--- HOW TO COMPLETE THIS TASK ---
In the material below, print every line exactly and omit the pictures.

--- DATA SEGMENT ---
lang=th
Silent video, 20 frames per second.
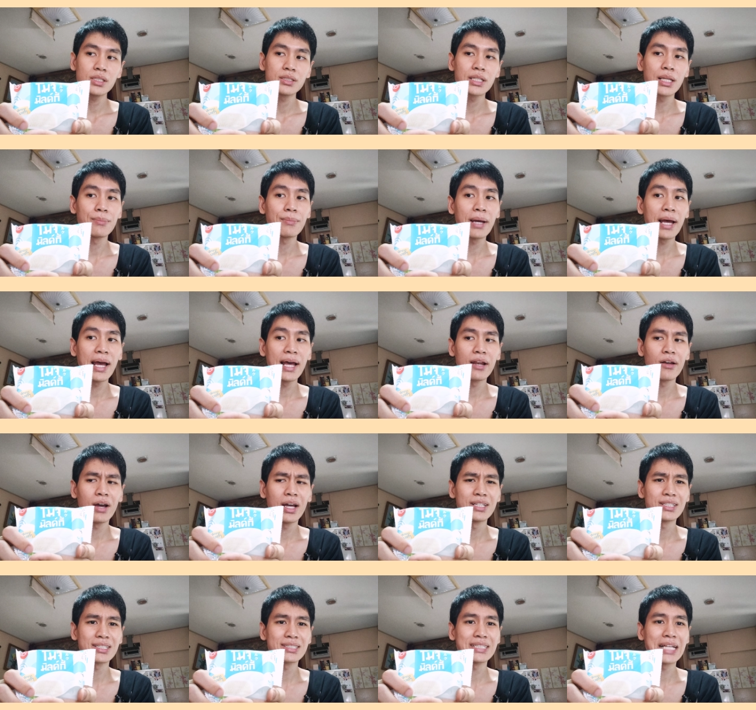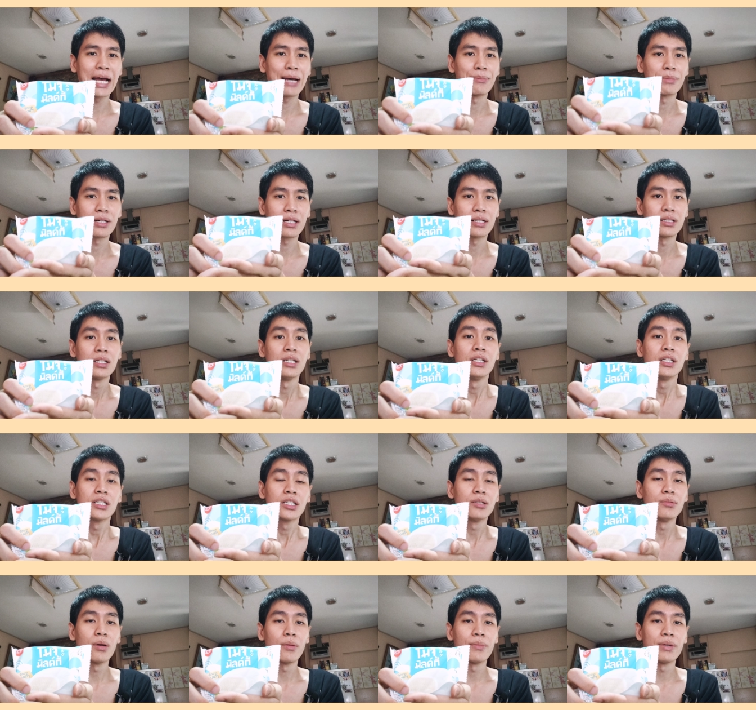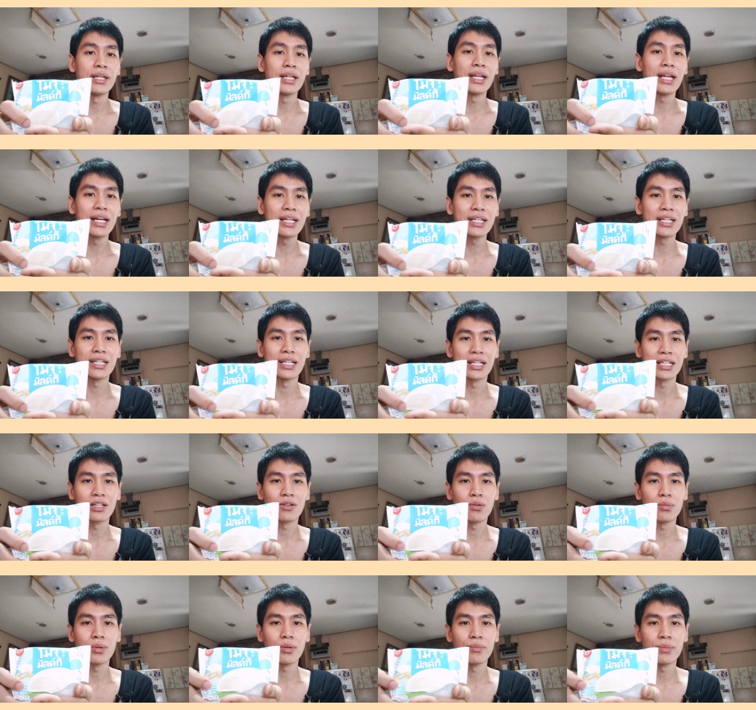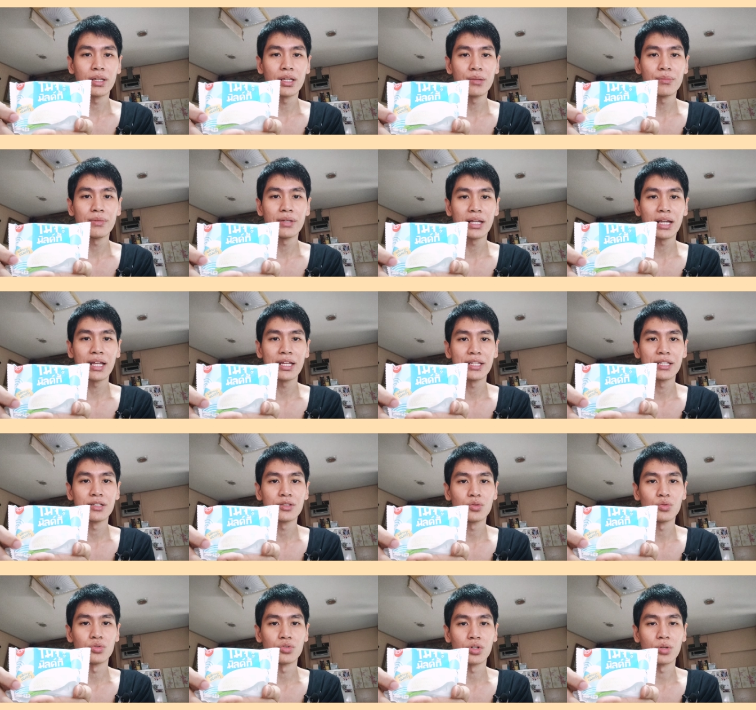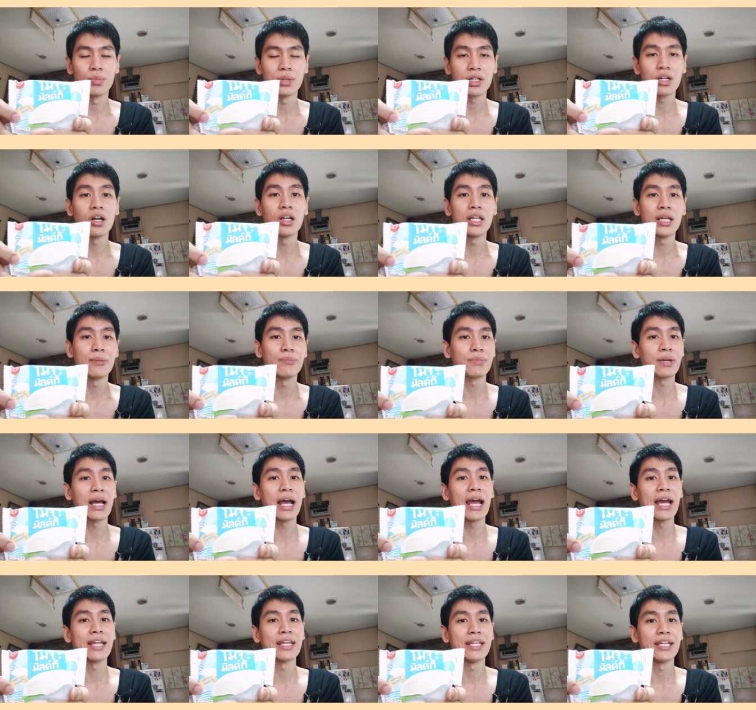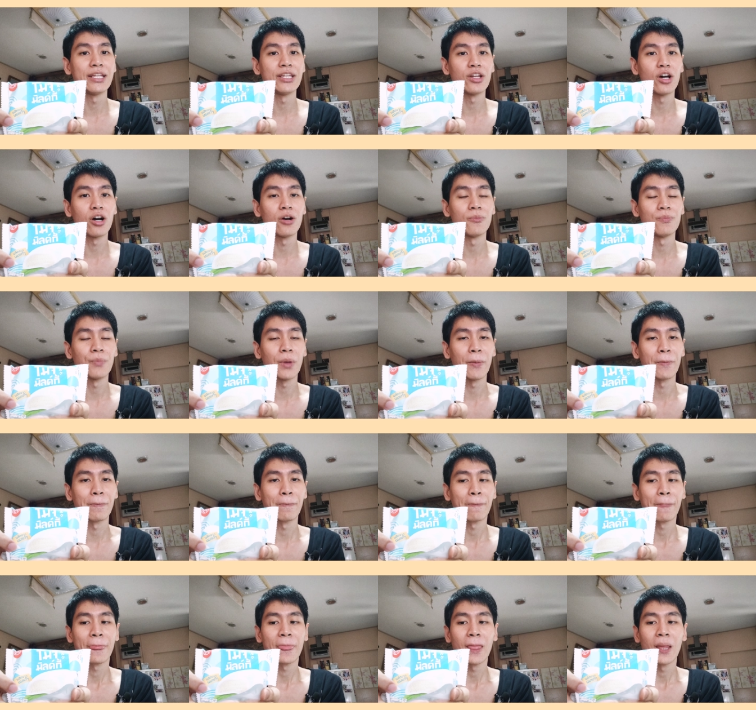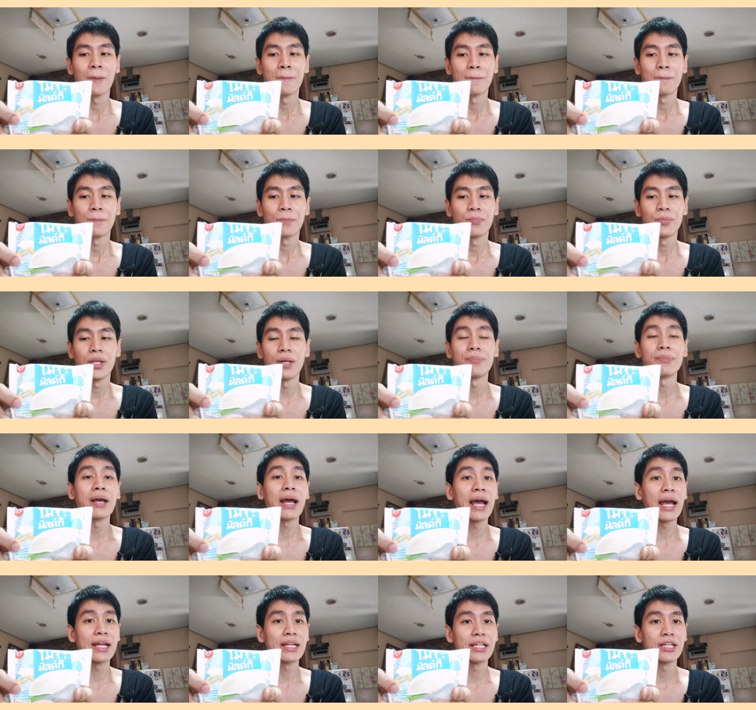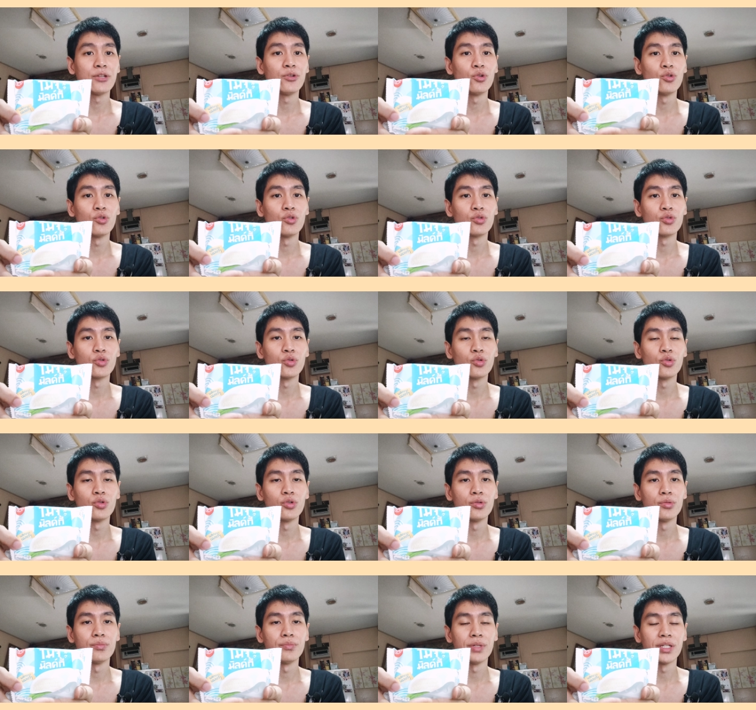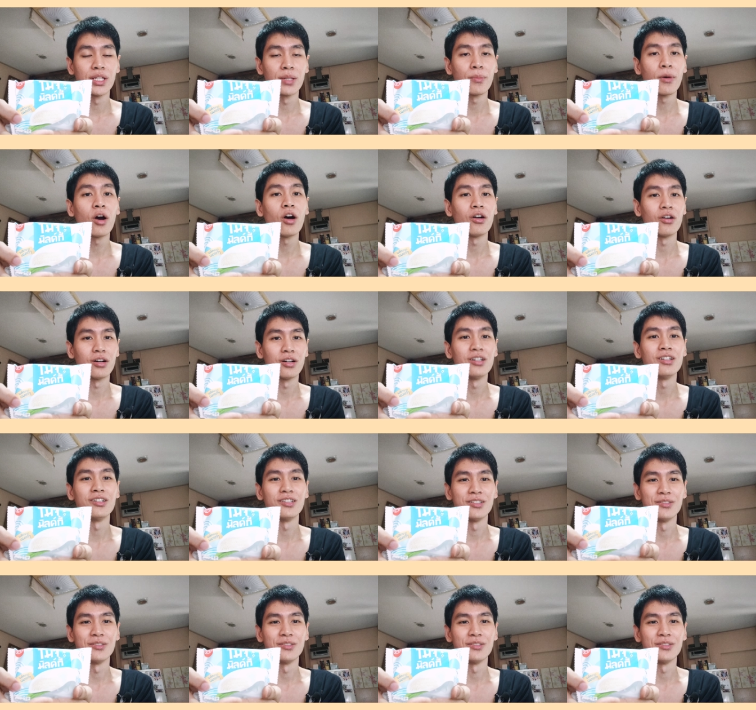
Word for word: เต็ม 5 เราให้สัก3แล้วกัน คือมันไม่ได้น่าเกลียดนะแต่ว่ามันไม่ได้มีอะไรดึงดูดเนาะมันก็เรียบง่ายดีเนาะแบบเรียบง่ายดีดูดูมินิมอลเออ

--- TASK ANSWER ---
lang=th
Silent video, 20 frames per second.
Word for word: เต็ม 5 เราให้สัก3แล้วกัน คือมันไม่ได้น่าเกลียดนะแต่ว่ามันไม่ได้มีอะไรดึงดูดเนาะมันก็เรียบง่ายดีเนาะแบบเรียบง่ายดีดูดูมินิมอลเออ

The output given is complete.